What are the pros and cons of indexing vectors by zero or one?

Asked

Viewed 1,089 times

15

Most programming languages I know have zero as the first index of a vector.

I know that several programming languages have content um as the first vector index. Until recently I thought this was limited to older languages (such as COBOL, Fortran, Algol and Smalltalk), but recently I discovered that Lua and Matlab also begin their arrays for 1.

I think the initial index decision should be something quite serious. What factors do language designers consider to determine base indexing? What are the pros and cons of each form?

  • 2

    Perhaps, and this is my opinion ( flagged issue ) which was originally thought more important than a subscript meant something analogous to the human reader. Putting something into the zero slot when explaining it is less easy to understand than putting something into a slot. Compiler / interpreter does some work of "translate" but it is not big problem.
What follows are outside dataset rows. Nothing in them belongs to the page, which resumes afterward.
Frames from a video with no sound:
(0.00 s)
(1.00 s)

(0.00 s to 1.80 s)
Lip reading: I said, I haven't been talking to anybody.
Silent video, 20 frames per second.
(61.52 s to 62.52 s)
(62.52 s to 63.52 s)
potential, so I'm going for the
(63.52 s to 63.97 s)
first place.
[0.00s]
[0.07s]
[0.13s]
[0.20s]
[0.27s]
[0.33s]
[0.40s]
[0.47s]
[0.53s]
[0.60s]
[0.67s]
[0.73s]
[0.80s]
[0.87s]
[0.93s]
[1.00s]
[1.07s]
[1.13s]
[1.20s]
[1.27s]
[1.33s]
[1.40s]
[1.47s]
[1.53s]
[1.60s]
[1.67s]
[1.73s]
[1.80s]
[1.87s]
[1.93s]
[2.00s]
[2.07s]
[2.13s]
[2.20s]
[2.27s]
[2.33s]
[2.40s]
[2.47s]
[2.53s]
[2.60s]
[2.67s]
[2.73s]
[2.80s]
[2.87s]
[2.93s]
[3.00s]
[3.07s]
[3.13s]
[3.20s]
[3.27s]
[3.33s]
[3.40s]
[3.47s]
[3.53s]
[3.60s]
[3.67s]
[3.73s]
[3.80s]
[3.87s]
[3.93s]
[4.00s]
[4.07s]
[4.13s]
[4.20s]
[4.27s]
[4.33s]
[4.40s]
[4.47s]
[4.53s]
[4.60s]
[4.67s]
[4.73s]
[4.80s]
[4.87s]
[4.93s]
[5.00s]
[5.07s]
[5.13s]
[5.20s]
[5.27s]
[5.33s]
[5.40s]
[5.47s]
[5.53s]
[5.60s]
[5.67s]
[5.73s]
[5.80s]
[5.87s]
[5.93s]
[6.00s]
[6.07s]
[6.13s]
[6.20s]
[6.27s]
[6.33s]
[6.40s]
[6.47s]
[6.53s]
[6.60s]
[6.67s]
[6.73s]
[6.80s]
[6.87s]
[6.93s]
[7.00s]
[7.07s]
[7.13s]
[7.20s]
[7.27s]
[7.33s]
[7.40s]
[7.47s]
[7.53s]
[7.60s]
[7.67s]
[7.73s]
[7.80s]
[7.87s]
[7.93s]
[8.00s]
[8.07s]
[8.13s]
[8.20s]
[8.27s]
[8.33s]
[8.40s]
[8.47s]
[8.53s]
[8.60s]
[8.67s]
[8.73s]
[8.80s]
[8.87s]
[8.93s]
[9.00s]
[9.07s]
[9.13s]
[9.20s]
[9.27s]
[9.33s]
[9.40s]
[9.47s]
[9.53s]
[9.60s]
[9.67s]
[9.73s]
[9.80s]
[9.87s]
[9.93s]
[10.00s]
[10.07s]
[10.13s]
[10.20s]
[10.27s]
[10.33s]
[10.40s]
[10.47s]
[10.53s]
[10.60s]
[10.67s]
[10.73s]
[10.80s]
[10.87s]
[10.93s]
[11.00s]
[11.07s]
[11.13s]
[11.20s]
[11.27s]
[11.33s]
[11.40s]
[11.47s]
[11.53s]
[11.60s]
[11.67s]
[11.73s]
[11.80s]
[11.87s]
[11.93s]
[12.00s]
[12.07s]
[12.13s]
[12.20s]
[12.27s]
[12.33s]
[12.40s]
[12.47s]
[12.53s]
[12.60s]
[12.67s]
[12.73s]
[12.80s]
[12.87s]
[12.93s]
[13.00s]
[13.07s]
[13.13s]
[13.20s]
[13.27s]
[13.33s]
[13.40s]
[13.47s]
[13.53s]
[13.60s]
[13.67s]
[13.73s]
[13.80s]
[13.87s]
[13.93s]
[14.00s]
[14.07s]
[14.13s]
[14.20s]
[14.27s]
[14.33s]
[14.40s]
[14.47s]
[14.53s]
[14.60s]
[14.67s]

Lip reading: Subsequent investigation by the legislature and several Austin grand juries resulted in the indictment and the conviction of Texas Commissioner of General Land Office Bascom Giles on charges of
  • I could almost understand :D

  • 3

    @Bigown For the fastest, I use English. With less importance of time, my own weak Portuguese. For answers, a mixture of time, Google Translate, and my son’s help. This, only weak method :-)

  • 5

    @Billwoodger do not worry, there are times when your text becomes much easier to understand than those of some of our "natives". don’t Worry, sometimes your text is easier to understand than some of our "Native"’s

3 answers

15


It is possible to enumerate advantages and disadvantages of each indexing style. But honestly, if someone says a way is much better and the other is one rubbish, this person is a bit fanatic... After all, even C programmers count the lines in their text editor starting at 1 ;-)

Let’s go to the examples:

Vector of 100 elements, starting at 0 as in C, C++, Java or Python and using open intervals at the end as in Python (that is, the last index is left out):

  1. The statement in C, C++, Java, etc. is lista[100] (indicating the amount of elements), but can only be indexed until lista[99] (use lista[100] equal to what was declared would be a mistake).
  2. Therefore it will be necessary to use size()-1 for access the last element.
  3. Access to sub-bands vector is easy. If I wanted to walk on the vector of 10 in 10 elements, just do 0*10, 1*10, 2*10, 3*10. In Python it looks like this: lista[0:10] includes the first 10 elements, from 0 to 9; lista[10:20] includes items 10 to 19; and lista[20:30] represents the elements from 20 to 29. Note that no "+1" or "-1" had to be done and to obtain the number of items just calculate fim - início.
  4. The second element will be called [1], which is kind of strange. The best way to interpret it is to think about indices as displacement: list[0] is the item at the beginning of the list, list[1] is from the beginning and skip 1 (therefore the second element), list[2] account from the beginning and skip 2 (therefore arriving at the third element). If the low-level implementation makes good use of this detail in the implementation (such as the duality of pointers and arrays in C), one can save machine instruction, making code more efficient.
  5. If you want circle in the first 5 elements, it is possible to increment the counter so: i = (i + 1) % 5
  6. One empty lane can be written as lista[10:10].
  7. One range of an element stays lista[10:11] (contains only the list element[10])
  8. You will need to add 1 to display the indexes from a list to the user, because it’s kind of weird to start a list with 0, unless it’s a log for debugging. It is also strange to present a list that ends in 9 but does not have 9 elements.
  9. A invalid index can be represented with -1 (but not with 0). For example, if a search does not find any element, many functions in popular languages return -1 or another negative value. Python uses -1 to represent the last element, so the most common is to play an exception when a search finds nothing.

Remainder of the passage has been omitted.